Proust latino, Rubén Gallo (par Augustin Talbourdel)
Proust latino, Rubén Gallo, octobre 2019, 300 pages, 22 €
Edition: Buchet-Chastel
« Un livre est un grand cimetière où sur la plupart des tombes on ne peut plus lire les noms effacés », écrit Proust dans Le Temps retrouvé. D’où « la vanité des études où on essaie de deviner de qui parle un auteur ». Pourtant, nombreux sont les lecteurs et critiques de la Recherche à avoir tenté, chacun leur tour, de mettre des noms sur des visages. Ce n’est pas l’intention de Rubén Gallo, du moins échappe-t-il à cet écueil en résolvant dès le début de son étude ce faux dilemme qui se pose, en réalité, pour chaque œuvre romanesque. « La vie et l’œuvre de Proust entretiennent la même relation que les carafes plongées dans la Vivonne décrites dans un célèbre passage du roman : la carafe contient l’eau mais est aussi contenue par la rivière. La vie et l’œuvre de Proust sont aussi contenantes et contenues ».
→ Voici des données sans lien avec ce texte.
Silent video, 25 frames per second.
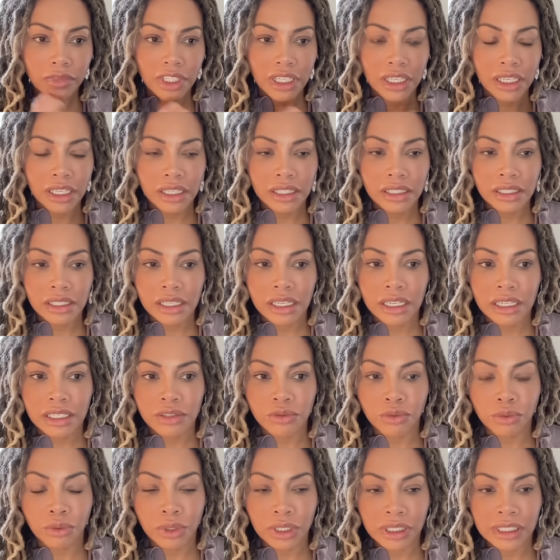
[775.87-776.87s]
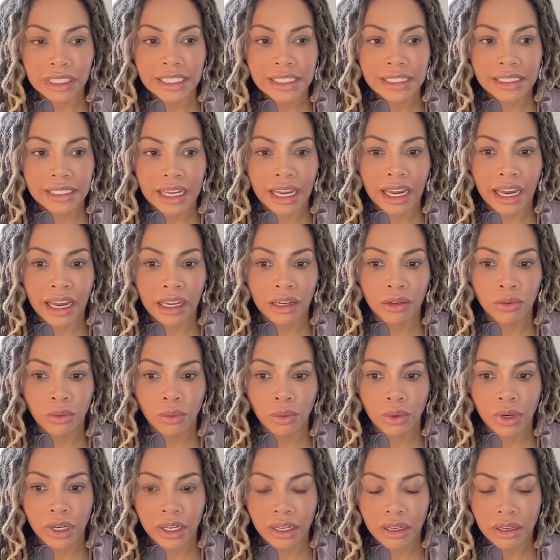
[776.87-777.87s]
it's, it's really sad
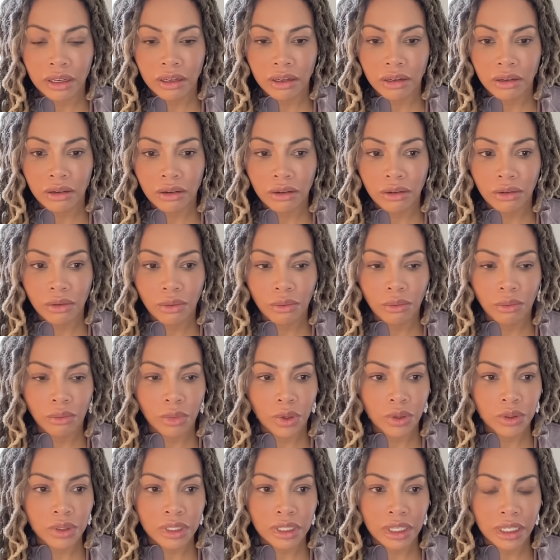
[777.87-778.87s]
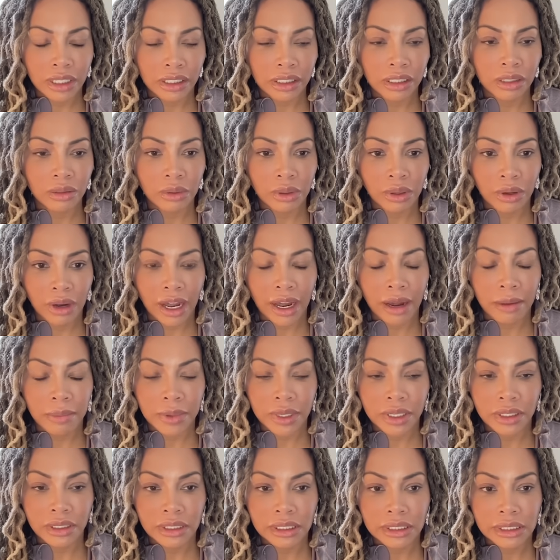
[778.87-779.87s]
what most likely will
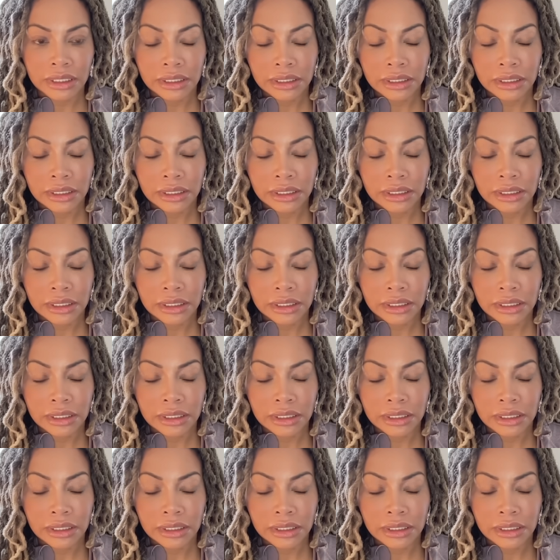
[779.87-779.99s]
happen.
Le travail de Rubén Gallo est original à deux titres. Par son projet : explorer le « continent noir » de l’œuvre proustienne, l’Amérique-latine, et mesurer son importance dans la composition de la Recherche. Par sa méthode : l’auteur entreprend une « lecture à contrepoint » selon l’expression utilisée par Edward Saïd, critique littéraire du XXe siècle, notamment dans L’Orientalisme qui porte sur Salammbô, méthode critique qui consiste à faire dialoguer une œuvre avec un évènement personnel ou politique, un contexte culturel, etc. Aussi, Gallo a-t-il trouvé, dans quatre importantes amitiés ou connaissances de Proust originaires de pays latino-américains, les modèles du grand peintre des salons parisiens de l’avant-guerre, de la vie artistique et politique de la Belle époque, de la « race des tantes ».
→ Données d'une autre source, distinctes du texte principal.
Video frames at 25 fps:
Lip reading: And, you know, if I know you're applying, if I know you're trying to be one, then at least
En vérité, les modèles subissent une telle défiguration qu’ils sont méconnaissables une fois « transposés » en littérature. De la relation entre Gabriel de Yturri, argentin, et le comte de Montesquiou, Proust a plus ou moins tiré les aventures amoureuses du comte de Charlus avec des « invertis », Morel et Jupien. Dans sa généalogie de la Recherche, Gallo s’attarde aussi sur l’influence de Reynaldo Hahn, pianiste et compositeur vénézuélien qui fut l’amant de Proust, sur ses théories de la musique et de l’homosexualité ; sur l’importance de José-Maria de Heredia comme modèle de poète cubain et dandy parisien. Restent quelques fantômes littéraires, comme un Péruvien qui fait une apparition dans un salon, les étrangers ayant généralement de grandes difficultés à intégrer le clan des Verdurin, couple peu tolérant et irascible.
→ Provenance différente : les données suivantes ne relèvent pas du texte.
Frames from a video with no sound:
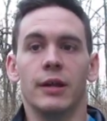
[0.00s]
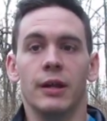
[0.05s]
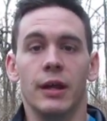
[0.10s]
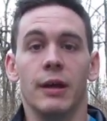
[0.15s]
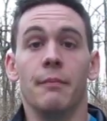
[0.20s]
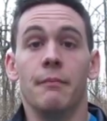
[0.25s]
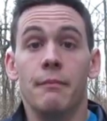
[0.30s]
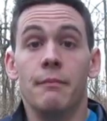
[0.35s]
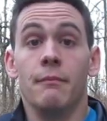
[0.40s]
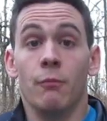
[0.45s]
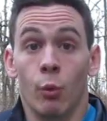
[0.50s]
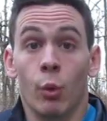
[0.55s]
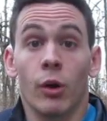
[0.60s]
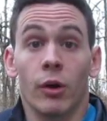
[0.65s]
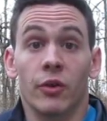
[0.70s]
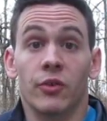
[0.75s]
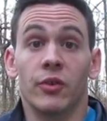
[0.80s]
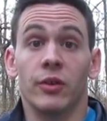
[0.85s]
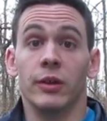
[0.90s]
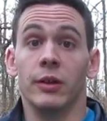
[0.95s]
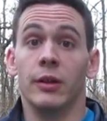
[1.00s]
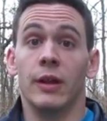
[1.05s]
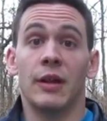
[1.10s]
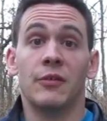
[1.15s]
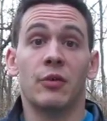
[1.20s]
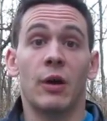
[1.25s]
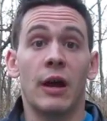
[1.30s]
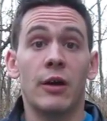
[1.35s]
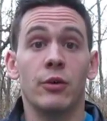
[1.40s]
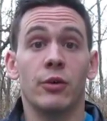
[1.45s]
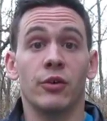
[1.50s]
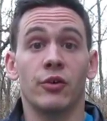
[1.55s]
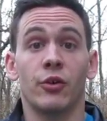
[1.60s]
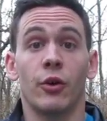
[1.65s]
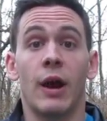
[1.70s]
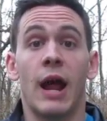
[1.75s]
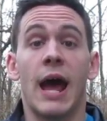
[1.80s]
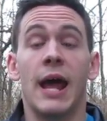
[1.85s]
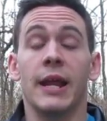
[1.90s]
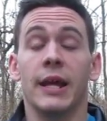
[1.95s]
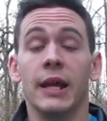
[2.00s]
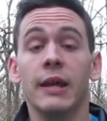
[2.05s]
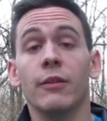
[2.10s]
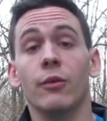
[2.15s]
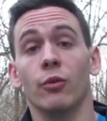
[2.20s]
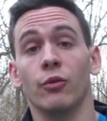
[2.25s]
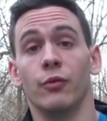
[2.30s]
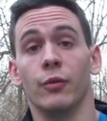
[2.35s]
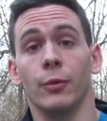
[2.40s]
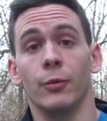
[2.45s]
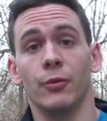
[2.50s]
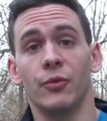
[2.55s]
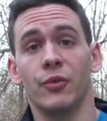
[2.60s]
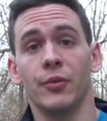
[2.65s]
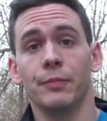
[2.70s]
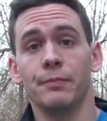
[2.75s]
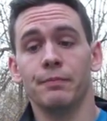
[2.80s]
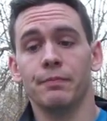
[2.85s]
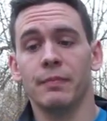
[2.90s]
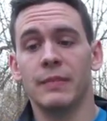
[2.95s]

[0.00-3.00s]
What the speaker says: It works. That's how you can start adding in those foods.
Au terme de cette lecture croisée de la Recherche et des rapports de Proust avec l’Amérique-Latine, Gallo doit se rendre à l’évidence : il y a plus d’exotisme dans le salon des Guermantes que nulle part ailleurs. Tout y est étranger, pour le néophyte comme pour l’habitué, le social étant aussi éloigné du naturel que deux continents séparés par la mer, deux contrées « situées à une grande distance, et qui étaient chacune un monde ». Le devoir et la tâche d’un écrivain, comme l’écrit Proust, consistent donc, une fois qu’il a parcouru ce continent, à en traduire les mœurs et la langue.
Augustin Talbourdel
Rubén Gallo, Docteur en littérature comparée et responsable du programme de Latin American studies à l’université de Princeton, est un universitaire et essayiste mexicain, spécialiste de Proust et de psychanalyse. Il est connu en France pour la publication de son ouvrage Freud au Mexique aux éditions Campagne première (2013), puis du livre d’entretiens L’Atelier du roman, Conversation à Princeton(avec Mario Vargas Llosa) paru aux éditions Gallimard en 2019. Proust Latino est son premier essai à paraître aux éditions Buchet-Chastel.